● **TASK INSTRUCTIONS**
Nothing in the records below should be altered when they are retyped.
INFORMATION SUPPLIED below:
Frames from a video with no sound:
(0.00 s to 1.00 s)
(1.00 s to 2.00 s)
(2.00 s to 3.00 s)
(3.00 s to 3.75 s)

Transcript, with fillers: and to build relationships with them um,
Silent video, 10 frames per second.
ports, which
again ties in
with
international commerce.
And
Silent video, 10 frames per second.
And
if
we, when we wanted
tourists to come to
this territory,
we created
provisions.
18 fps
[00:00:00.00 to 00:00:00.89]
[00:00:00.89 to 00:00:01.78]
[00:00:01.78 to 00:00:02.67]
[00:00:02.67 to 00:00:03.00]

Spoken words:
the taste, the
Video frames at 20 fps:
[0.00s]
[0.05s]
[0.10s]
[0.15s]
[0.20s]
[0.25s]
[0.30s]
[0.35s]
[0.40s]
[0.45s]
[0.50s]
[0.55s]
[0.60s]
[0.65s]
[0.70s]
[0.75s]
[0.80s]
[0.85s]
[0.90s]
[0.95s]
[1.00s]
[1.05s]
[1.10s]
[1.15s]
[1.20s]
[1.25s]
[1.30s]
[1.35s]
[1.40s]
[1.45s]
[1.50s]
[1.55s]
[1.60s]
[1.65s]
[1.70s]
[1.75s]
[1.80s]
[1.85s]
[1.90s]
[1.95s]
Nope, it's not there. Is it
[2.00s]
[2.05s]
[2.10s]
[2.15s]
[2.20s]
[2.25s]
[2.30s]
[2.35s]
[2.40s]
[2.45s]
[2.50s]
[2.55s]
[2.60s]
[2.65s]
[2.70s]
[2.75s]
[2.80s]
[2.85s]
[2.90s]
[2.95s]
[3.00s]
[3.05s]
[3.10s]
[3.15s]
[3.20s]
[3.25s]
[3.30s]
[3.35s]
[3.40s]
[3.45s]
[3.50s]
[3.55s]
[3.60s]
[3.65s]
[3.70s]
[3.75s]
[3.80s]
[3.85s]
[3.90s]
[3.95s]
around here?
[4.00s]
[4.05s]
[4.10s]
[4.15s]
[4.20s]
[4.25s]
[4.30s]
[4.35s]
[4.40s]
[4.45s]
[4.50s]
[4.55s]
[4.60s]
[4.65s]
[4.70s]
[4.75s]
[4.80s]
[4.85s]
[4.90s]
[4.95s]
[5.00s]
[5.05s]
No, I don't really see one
End of INFORMATION SUPPLIED.
● **ANSWER SECTION**
Frames from a video with no sound:
(0.00 s to 1.00 s)
(1.00 s to 2.00 s)
(2.00 s to 3.00 s)
(3.00 s to 3.75 s)

Transcript, with fillers: and to build relationships with them um,
Silent video, 10 frames per second.
ports, which
again ties in
with
international commerce.
And
Silent video, 10 frames per second.
And
if
we, when we wanted
tourists to come to
this territory,
we created
provisions.
18 fps
[00:00:00.00 to 00:00:00.89]
[00:00:00.89 to 00:00:01.78]
[00:00:01.78 to 00:00:02.67]
[00:00:02.67 to 00:00:03.00]

Spoken words:
the taste, the
Video frames at 20 fps:
[0.00s]
[0.05s]
[0.10s]
[0.15s]
[0.20s]
[0.25s]
[0.30s]
[0.35s]
[0.40s]
[0.45s]
[0.50s]
[0.55s]
[0.60s]
[0.65s]
[0.70s]
[0.75s]
[0.80s]
[0.85s]
[0.90s]
[0.95s]
[1.00s]
[1.05s]
[1.10s]
[1.15s]
[1.20s]
[1.25s]
[1.30s]
[1.35s]
[1.40s]
[1.45s]
[1.50s]
[1.55s]
[1.60s]
[1.65s]
[1.70s]
[1.75s]
[1.80s]
[1.85s]
[1.90s]
[1.95s]
Nope, it's not there. Is it
[2.00s]
[2.05s]
[2.10s]
[2.15s]
[2.20s]
[2.25s]
[2.30s]
[2.35s]
[2.40s]
[2.45s]
[2.50s]
[2.55s]
[2.60s]
[2.65s]
[2.70s]
[2.75s]
[2.80s]
[2.85s]
[2.90s]
[2.95s]
[3.00s]
[3.05s]
[3.10s]
[3.15s]
[3.20s]
[3.25s]
[3.30s]
[3.35s]
[3.40s]
[3.45s]
[3.50s]
[3.55s]
[3.60s]
[3.65s]
[3.70s]
[3.75s]
[3.80s]
[3.85s]
[3.90s]
[3.95s]
around here?
[4.00s]
[4.05s]
[4.10s]
[4.15s]
[4.20s]
[4.25s]
[4.30s]
[4.35s]
[4.40s]
[4.45s]
[4.50s]
[4.55s]
[4.60s]
[4.65s]
[4.70s]
[4.75s]
[4.80s]
[4.85s]
[4.90s]
[4.95s]
[5.00s]
[5.05s]
No, I don't really see one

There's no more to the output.